The RCA machine turned VTTC uses four 833A tubes. In direct to ground
CW strikes to a pile of mud, it got steam going in no time. Not pretty
but very functional. That rig still sits in the warehouse. So, normal color is
just that, normal.
Mike

----- Original Message ----- From: "Tesla list" <tesla@xxxxxxxxxx>
To: <tesla@xxxxxxxxxx>
Sent: Saturday, March 25, 2006 12:49 PM
Subject: Re: 833A's plate color


Original poster: "Henry Hurrass" <dr.hankenstein@xxxxxxxxxxxxx>

I think the suggestion that a power tubes' plate is supposed to glow a
"dull red" during normal operation is ignorant.

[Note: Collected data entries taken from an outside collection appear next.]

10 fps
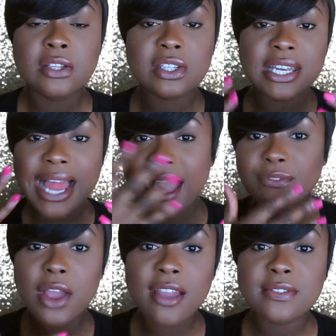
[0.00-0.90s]
So then
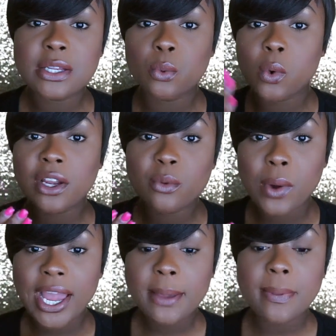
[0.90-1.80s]
after I've done one
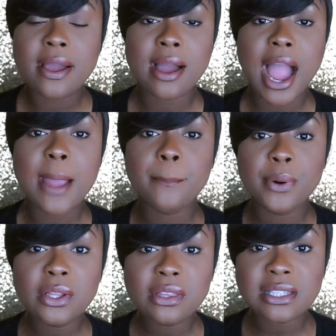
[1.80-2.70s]
wipe, I
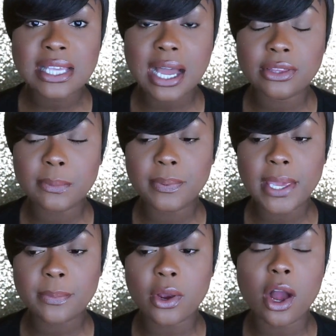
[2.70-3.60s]
put the top, the
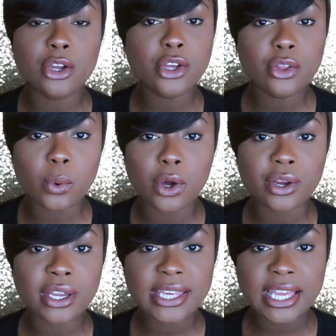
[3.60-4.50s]
paper under the
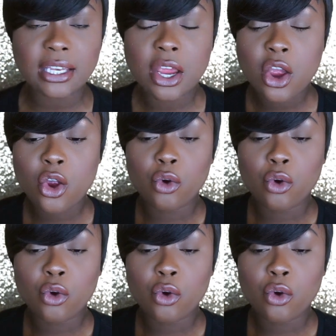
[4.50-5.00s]
water again,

If the plate is glowing,
the plate's maximum dissipation is obviously being exceeded and the life of
the tube(s) will suffer due to, in part, the following factors:

Plate voltage too high.
Grid voltage too low, (too small value grid leak resistor in tesla coils),
causing excessive plate current to flow.
Plate circuit out of tune.

Of course, it is tempting to observe and enjoy the longer spark that occurs
when we "max out" the plate dissipation of our transmitting tubes; but
remember, you are exceeding the maximum design parameters of the tube(s).

If you want your tubes to last for years, I would never advocate running
them with any kind of 'glow' other than the filaments. This is good just
plain good design etiquet. But thain again, they're you tubes, so if you
want to run them in 'supernova', be my guest. Just remember what others may
be thinking when they watch your TC's plates overheating.